Он быстро пересек холл, спустился в кабинет с Фило, следующим за ним по пятам. Он щелкнул выключателем и быстро подошел к полкам. Пробежал пальцами по ряду книг, пока не нашел нужную.
Сев за стол, включил лампу и быстро перелистал страницы. Он нашел то, что хотел — факт, который, как он помнил, был здесь, о котором он прочел очень давно и забыл, так как думал, что он никогда не пригодится.
10
Дом Ферриса был окружен большой металлической стеной, слишком высокой, чтобы перепрыгнуть, и слишком гладкой, чтобы перелезть. Охранник был на посту у ворот, и еще один — у дверей.
Первый охранник обыскал Блэйна, второй потребовал документы. Когда он удовлетворился, то вызвал робота проводить гостя к Феррису.
Пауль Феррис пил. Бутылка на столике рядом с креслом была уже более чем наполовину пустой.
— Ну и выбрали же вы время для визита, — проворчал он.
— Я был занят.
— Употребляете, мой друг? — Феррис указал на бутылку. — Наливайте сами. Стаканы на полке.

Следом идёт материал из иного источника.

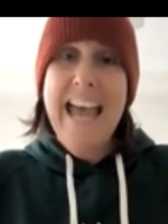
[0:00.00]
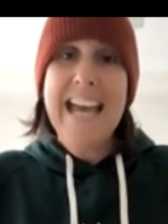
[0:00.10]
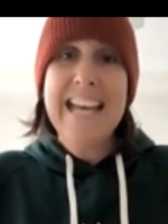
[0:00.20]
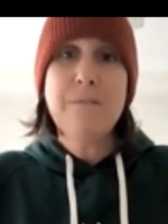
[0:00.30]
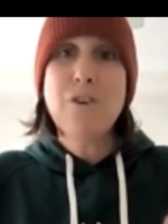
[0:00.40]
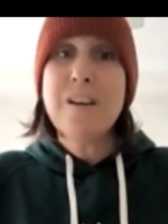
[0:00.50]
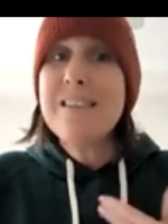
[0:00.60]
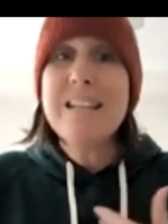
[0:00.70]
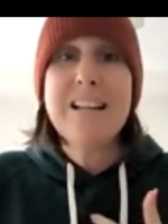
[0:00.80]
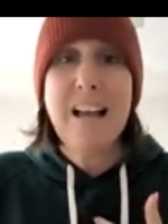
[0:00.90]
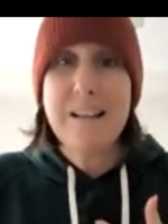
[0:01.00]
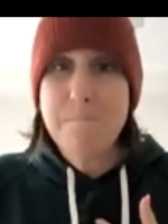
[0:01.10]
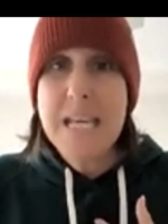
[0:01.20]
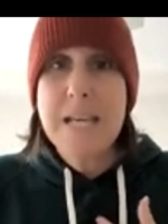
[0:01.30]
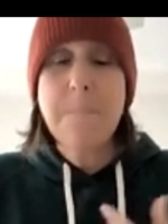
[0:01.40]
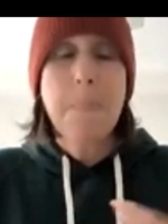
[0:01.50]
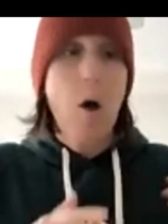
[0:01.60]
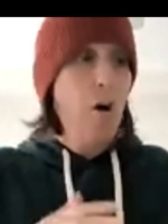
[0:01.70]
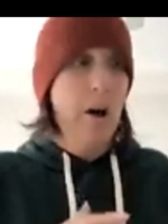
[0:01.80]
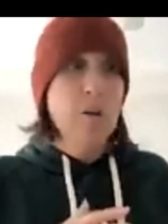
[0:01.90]
And if you're anything like me,
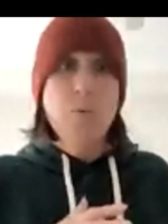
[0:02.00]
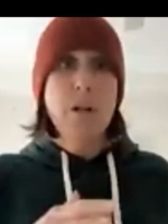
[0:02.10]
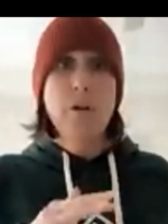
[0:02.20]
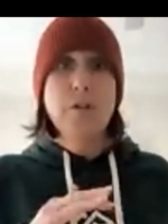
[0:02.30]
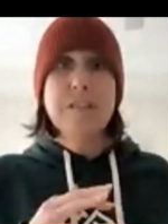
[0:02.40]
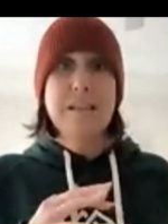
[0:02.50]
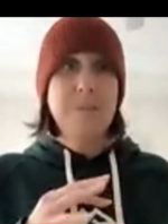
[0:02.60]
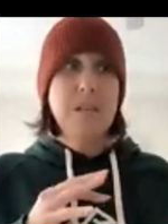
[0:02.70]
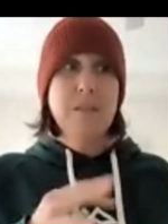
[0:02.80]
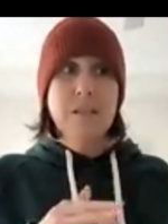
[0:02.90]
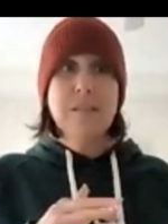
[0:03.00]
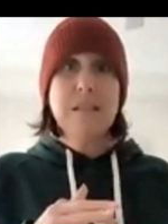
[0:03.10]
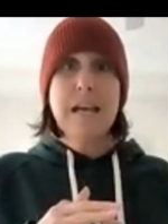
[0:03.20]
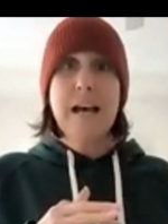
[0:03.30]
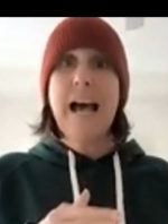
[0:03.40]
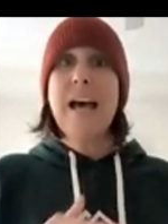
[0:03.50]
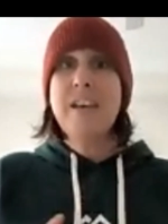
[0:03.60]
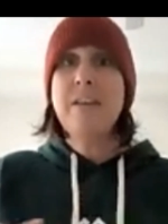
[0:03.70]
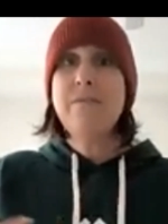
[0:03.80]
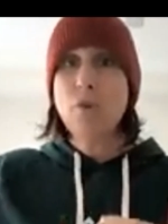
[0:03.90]
I don't want to learn something this year and
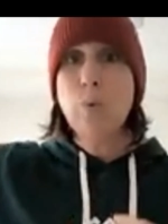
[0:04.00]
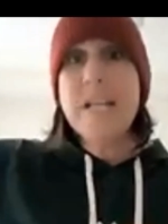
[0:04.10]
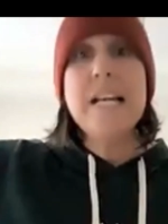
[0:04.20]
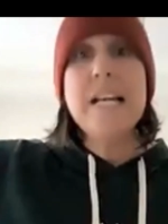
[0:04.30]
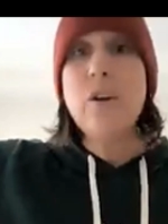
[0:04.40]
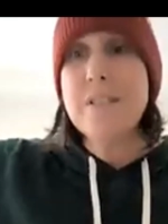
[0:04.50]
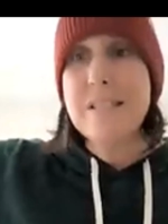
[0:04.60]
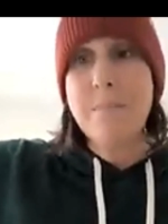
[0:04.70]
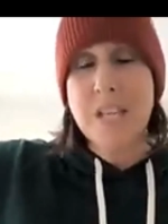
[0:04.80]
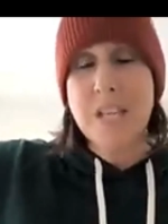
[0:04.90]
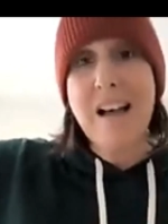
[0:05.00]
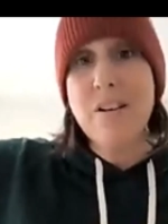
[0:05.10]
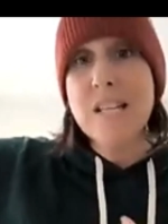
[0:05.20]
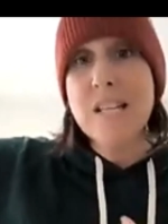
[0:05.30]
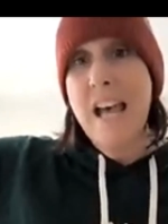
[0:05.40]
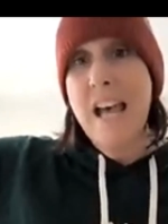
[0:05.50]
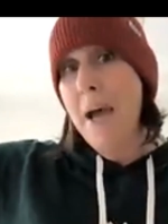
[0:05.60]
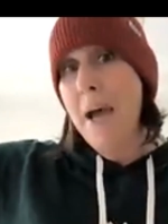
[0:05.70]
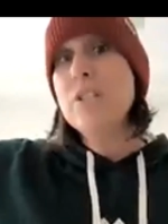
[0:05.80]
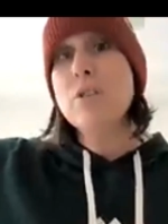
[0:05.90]
then have to relearn something else and
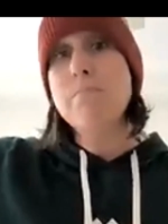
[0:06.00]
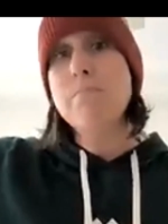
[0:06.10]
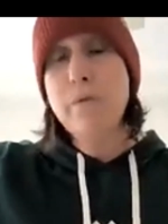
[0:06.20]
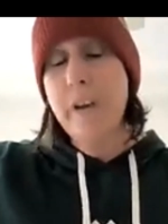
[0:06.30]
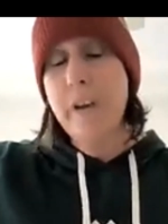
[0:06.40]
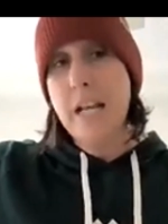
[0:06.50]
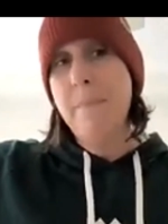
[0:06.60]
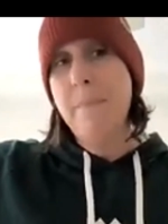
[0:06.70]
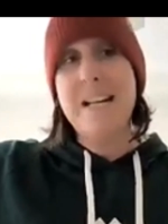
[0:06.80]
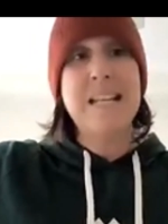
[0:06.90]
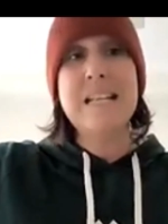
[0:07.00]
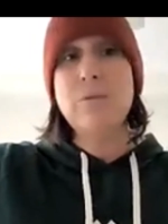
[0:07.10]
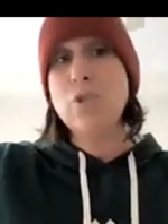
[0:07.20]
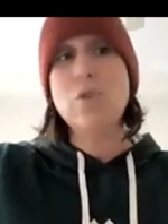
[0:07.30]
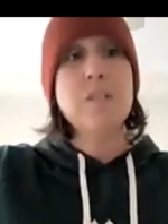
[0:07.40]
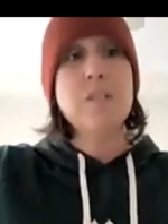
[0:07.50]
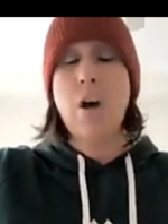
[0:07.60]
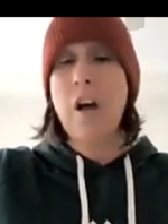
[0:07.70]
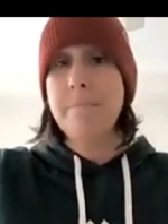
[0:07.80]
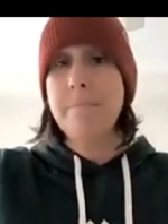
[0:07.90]
pay to move it in about a year or two's
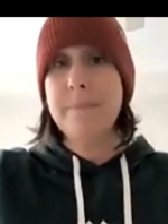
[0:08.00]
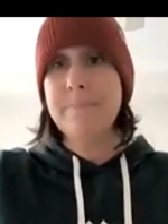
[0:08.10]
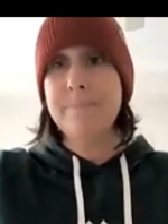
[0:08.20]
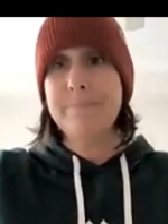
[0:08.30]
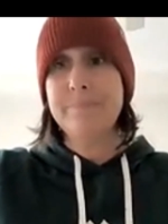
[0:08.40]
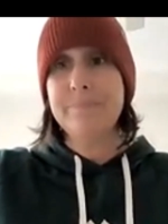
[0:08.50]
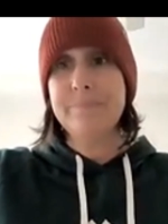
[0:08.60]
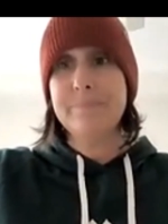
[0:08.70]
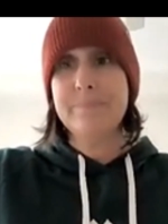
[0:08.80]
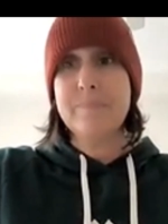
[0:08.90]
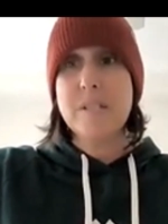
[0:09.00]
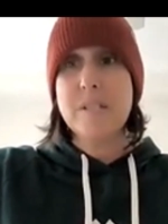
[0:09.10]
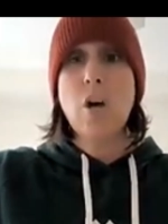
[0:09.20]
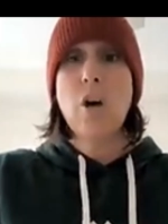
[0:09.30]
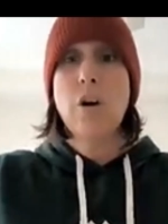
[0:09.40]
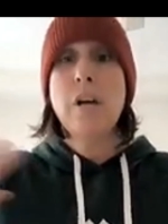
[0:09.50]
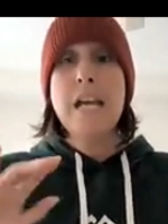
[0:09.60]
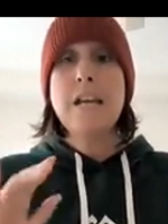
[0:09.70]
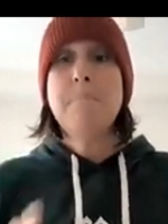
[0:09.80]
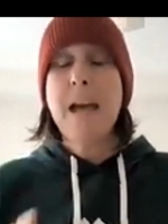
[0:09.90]
time. So
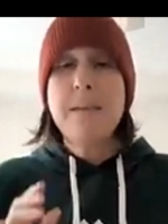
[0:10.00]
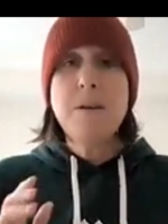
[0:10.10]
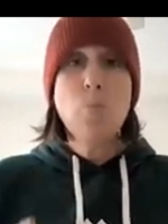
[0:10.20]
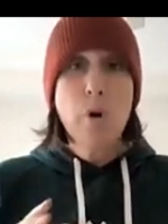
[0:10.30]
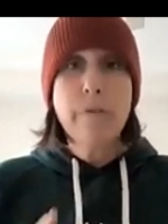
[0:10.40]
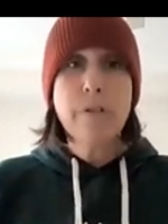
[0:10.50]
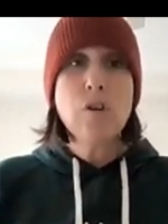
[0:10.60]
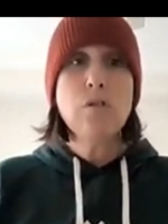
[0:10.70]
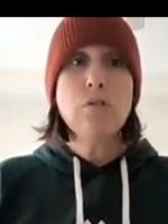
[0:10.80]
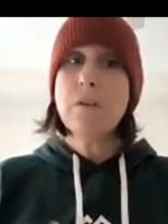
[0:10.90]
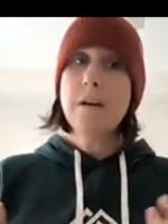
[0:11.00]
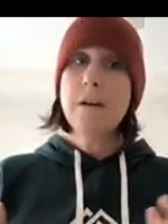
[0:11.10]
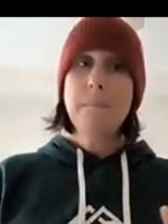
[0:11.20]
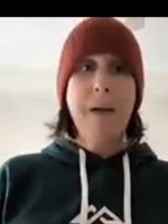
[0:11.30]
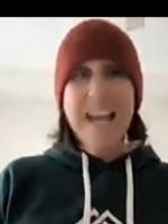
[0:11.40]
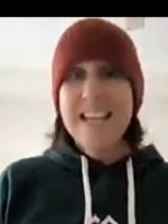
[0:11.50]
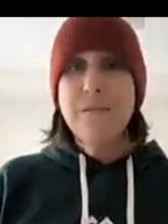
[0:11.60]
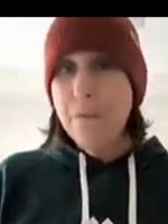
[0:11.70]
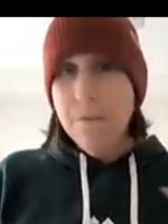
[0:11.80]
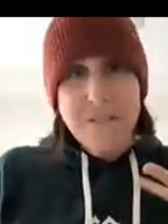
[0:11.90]
it may be worth you
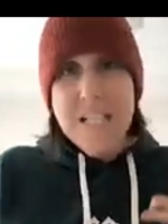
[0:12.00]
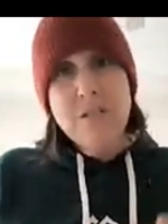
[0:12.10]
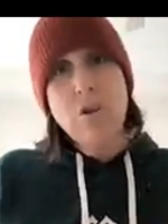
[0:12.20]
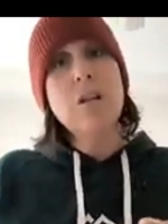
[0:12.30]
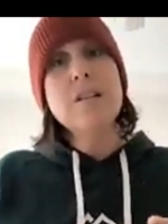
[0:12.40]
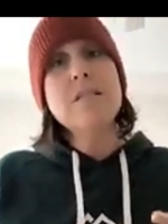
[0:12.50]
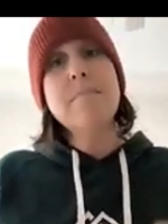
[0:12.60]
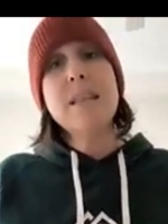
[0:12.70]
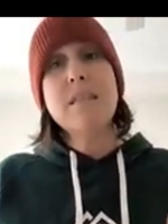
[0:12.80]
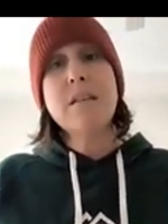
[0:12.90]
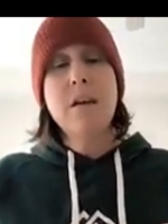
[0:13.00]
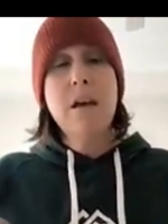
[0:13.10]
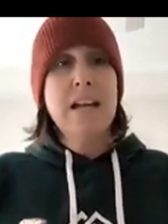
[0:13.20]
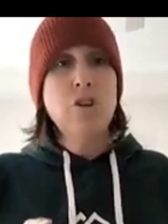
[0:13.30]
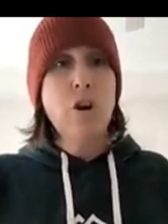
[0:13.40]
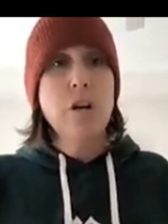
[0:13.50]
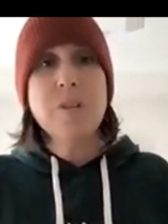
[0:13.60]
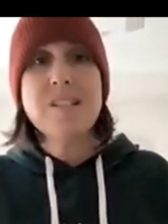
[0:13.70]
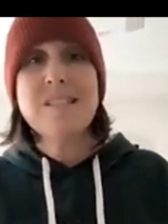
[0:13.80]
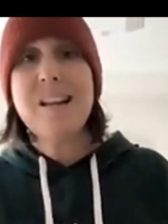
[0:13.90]
paying $15 a month and going
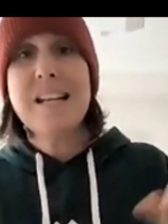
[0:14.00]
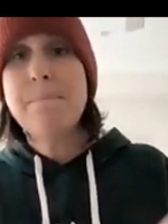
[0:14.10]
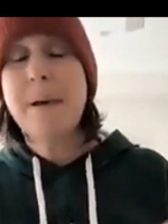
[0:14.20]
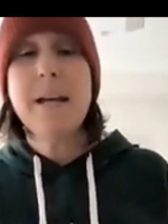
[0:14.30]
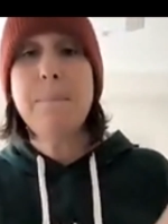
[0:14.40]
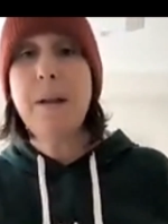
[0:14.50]
with a slightly better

Блэйн налил стакан почти до краев и небрежно сказал:
— Гизи был убит, не так ли?
Жидкость в стакане Ферриса слегка плеснулась, но больше не было никаких других признаков волнения.
— Заключение было — самоубийство.
— На столе был стакан, — сказал Блэйн. — Он пил из графина, и в воде был яд.
— Почему вы не сказали мне то, чего я не знаю?
— И вы прикрываете кого-то.
— Может быть, — сказал Феррис. — Может быть также, что это не ваше проклятое дело.
— Я как раз думаю, «Образование»…
— Вот что!
— Образование очень долго точило на нас зубы. Я просмотрел всю историю. «Сны» начинали как филиал «Образования», технология обучения во сне. Но мы стали слишком велики для них, и у нас появились новые идеи — тысячу лет назад. Так мы порвали отношения и…
— Теперь подождите минутку, повторите медленно все сначала.
— У меня есть теория.
— У вас есть также и голова, Блэйн. Хорошее воображение. Как я сказал лишь вчера днем, мыслите вы стабильно. — Феррис поднял стакан и осушил его одним глотком. — Мы вонзим нож в них, — бесстрастно сказал он. — Доберемся до их глотки. — По-прежнему бесстрастно он швырнул стакан в стену. Стакан разлетелся вдребезги. — Почему, черт побери, никто не мог подумать о том, с чего начать? Это же так просто… Садитесь, Блэйн. Мне кажется, мы сумеем это сделать.
Блэйн сел, и внезапно его затошнило — затошнило от мысли, что он ошибался. Это не «Образование» организовало убийство. Это Пауль Феррис — Феррис, и сколько еще других? Ни один человек даже с хорошей организацией не мог бы сделать такого.
— Я хочу знать одно, — сказал Феррис. — Как вы получили это назначение? Вы не получили его так, как сказали, вы не могли получить его.
— Я нашел его на полу, оно упало со стола Гизи.
Больше не было нужды лгать, лгать и притворяться. Больше ни в чем не было нужды. Прежние гордость и лояльность исчезли. Даже когда Норман Блэйн думал о них, в душе поднималась горечь, бесполезность всех прожитых лет была мукой, разъедающей раны.